One of the Problem Solvers-negotiated provisions would create a consensus calendar for legislation.
The provision would allow sponsors of stalled bipartisan bills — those with at least 290 co-sponsors that have not been reported out of committee — to request the measures be placed on the consensus calendar. The rule requires the House to vote on at least one measure from the calendar each week the chamber is in session, although if there is no legislation to call up, one would assume that requirement would be set aside.
Another provision pushed by the Problem Solvers and others would change the motion to vacate, a legislative maneuver used to oust the speaker, so that it can only be brought up for a vote over the objection of leadership if offered at the direction of a party caucus or conference.
That means it would take a majority of Democrats to move to oust Pelosi as speaker, whereas a motion to vacate was filed against former Republican Speaker John A. Boehner in 2015 with support of a small minority of his party.
The rules package includes several new ethics provisions designed to clamp down on misconduct that was on the rise this past Congress.
One provision would bar members and staff from serving on corporate boards, effective Jan. 1, 2020. The matter came under scrutiny last year when New York GOP Rep. Chris Collins was indicted for alleged insider trading of information he learned as a board member of Innate Immunotherapeutics.

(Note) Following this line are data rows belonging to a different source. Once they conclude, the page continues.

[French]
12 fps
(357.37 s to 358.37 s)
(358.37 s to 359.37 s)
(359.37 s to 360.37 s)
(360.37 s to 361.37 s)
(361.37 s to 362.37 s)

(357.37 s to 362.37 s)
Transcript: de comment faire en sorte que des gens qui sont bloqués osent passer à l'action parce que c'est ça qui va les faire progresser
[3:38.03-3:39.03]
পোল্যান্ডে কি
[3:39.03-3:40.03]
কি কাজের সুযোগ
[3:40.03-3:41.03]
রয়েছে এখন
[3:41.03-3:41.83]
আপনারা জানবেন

Also relevant to Collins’s situation — and that of California Republican Duncan Hunter, who faces criminal charges for abusing campaign funds — is a new rule requiring members indicted for certain felonies to resign from leadership and committee assignments until they’re acquitted or the charges against them are dropped.

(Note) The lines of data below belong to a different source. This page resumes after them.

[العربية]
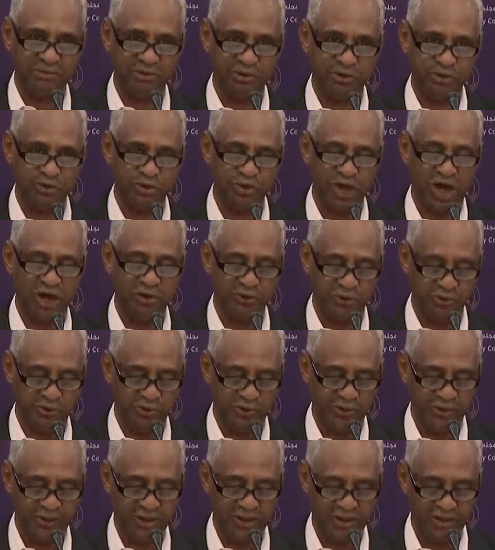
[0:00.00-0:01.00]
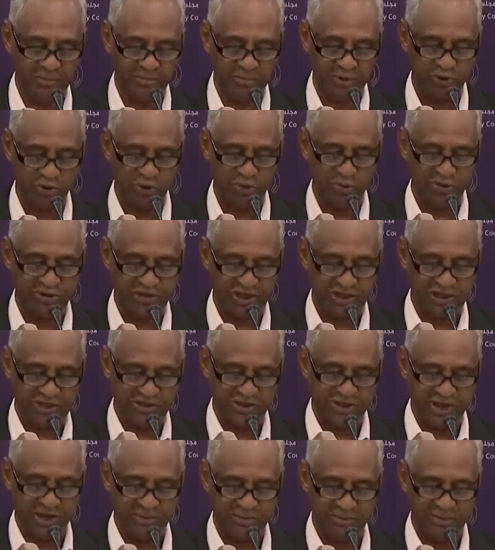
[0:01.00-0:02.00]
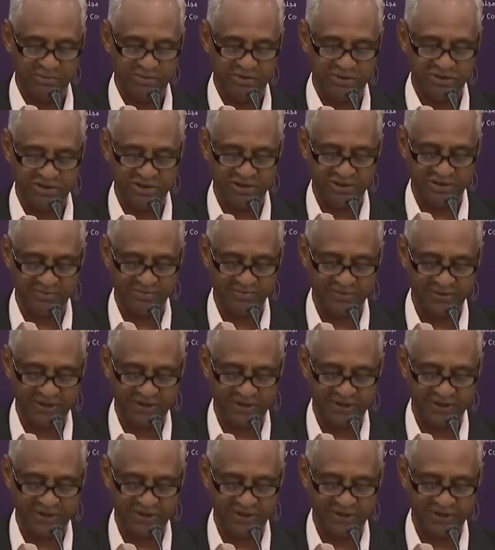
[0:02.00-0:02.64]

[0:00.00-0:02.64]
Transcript: اللي بيدانوا بتهمة الإتجار بالبشر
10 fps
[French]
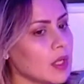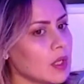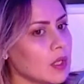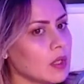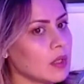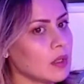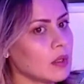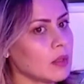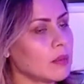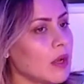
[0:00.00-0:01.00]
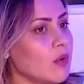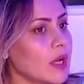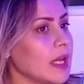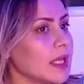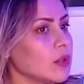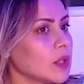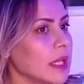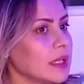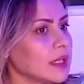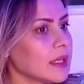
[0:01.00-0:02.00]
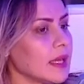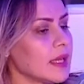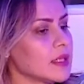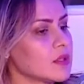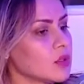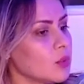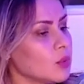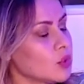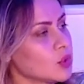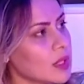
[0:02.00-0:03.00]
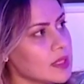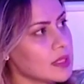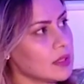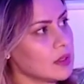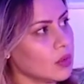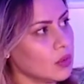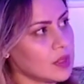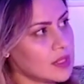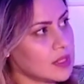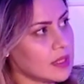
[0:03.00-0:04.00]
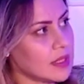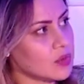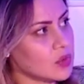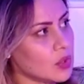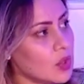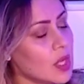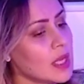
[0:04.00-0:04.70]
euh, parfois qu'elle est dans la détresse pour choisir une destination.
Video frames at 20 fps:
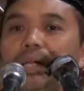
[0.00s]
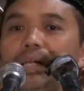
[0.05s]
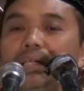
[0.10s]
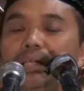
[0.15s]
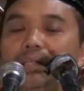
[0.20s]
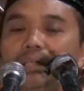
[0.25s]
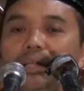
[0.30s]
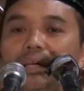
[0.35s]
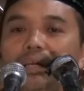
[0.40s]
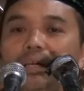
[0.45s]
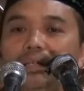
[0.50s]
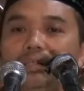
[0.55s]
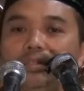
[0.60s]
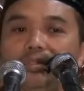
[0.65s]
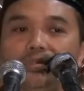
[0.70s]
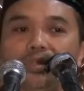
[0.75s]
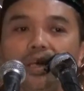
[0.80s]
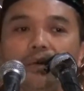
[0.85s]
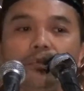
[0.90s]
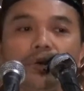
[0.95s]
kita
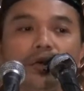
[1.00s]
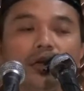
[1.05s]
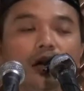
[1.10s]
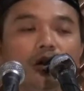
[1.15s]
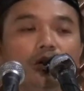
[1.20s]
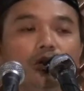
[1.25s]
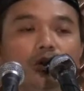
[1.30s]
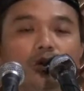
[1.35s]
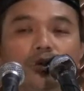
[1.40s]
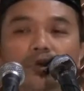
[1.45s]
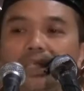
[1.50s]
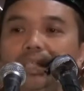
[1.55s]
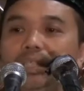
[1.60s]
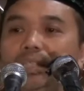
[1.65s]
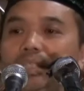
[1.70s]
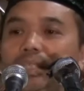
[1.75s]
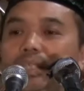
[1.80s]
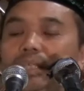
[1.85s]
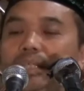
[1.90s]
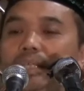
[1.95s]
sudah
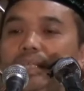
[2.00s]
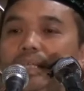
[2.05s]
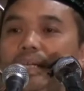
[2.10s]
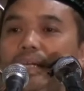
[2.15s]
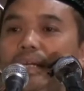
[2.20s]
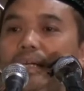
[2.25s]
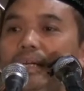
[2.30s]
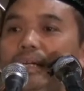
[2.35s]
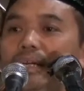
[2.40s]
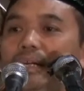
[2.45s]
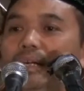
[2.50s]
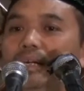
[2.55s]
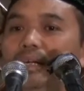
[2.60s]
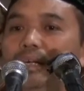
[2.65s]
mendahului sehingga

The new rules would require all members to undergo annual ethics training. Currently, staff are trained annually, but lawmakers are only trained in their first year.

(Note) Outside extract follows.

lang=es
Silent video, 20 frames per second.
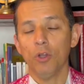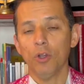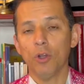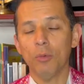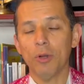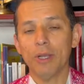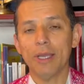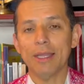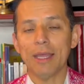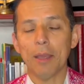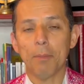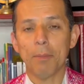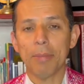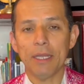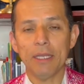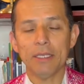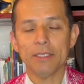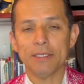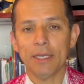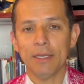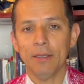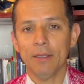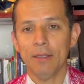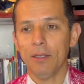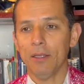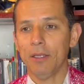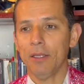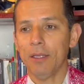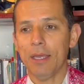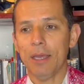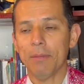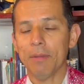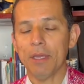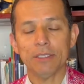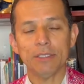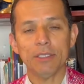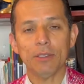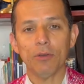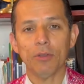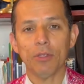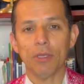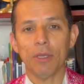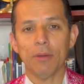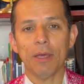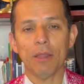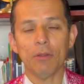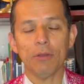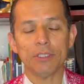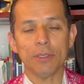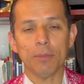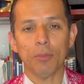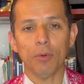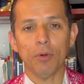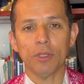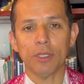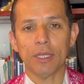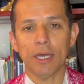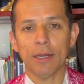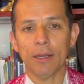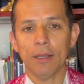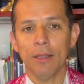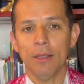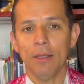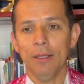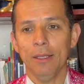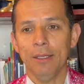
como que deprisa y había sido llevado a sepultar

The package bans sexual relationships between House members and committee staffers, even if the staff is not a direct employee of the lawmaker. This is an extension of a prohibition already in place on relationships between lawmakers and their own staff.
The rules package also aims to address issues arising from a variety of sexual harassment and misconduct allegations that were brought to light over the last two years.
One provision, for example, would expand lawmaker liability for paying settlements for their own wrongdoing. Under the new rules, House members would be required to pay out of pocket for any sexual harassment or discrimination settlements.
In December, Congress passed an overhaul of the reporting and resolution process established as part of the 1995 law that governs workplace harassment and discrimination claims in Congress, dubbed the Congressional Accountability Act. But under that measure, lawmakers were only required to pay for settlements related to harassment, not discrimination — which often constitutes the bulk of misconduct claims.
Holding lawmakers accountable for a wider range of misconduct violations was a clear goal of Pelosi and House Democrats last year. The House’s original proposal to overhaul sexual harassment policies included the broader language, but it was stripped out in year-end negotiations with the Senate.
The rules package also clarifies that staff or former staff bound by nondisclosure agreements are not barred from reporting wrongdoing to the House Ethics Committee or the Office of Congressional Workplace Rights.
Democrats are also using the rules package to extend bans on discrimination on the basis of sexual orientation or gender identity in the House’s official code of conduct.
It would also change a 181-year-old rule against hats in the House chamber to allow religious headwear, such as a hijab or kippa. The accommodation would primarily affect Minnesota Rep.-elect Ilhan Omar, a Muslim woman who wears a headscarf.
Katherine Tully-McManus contributed to this report.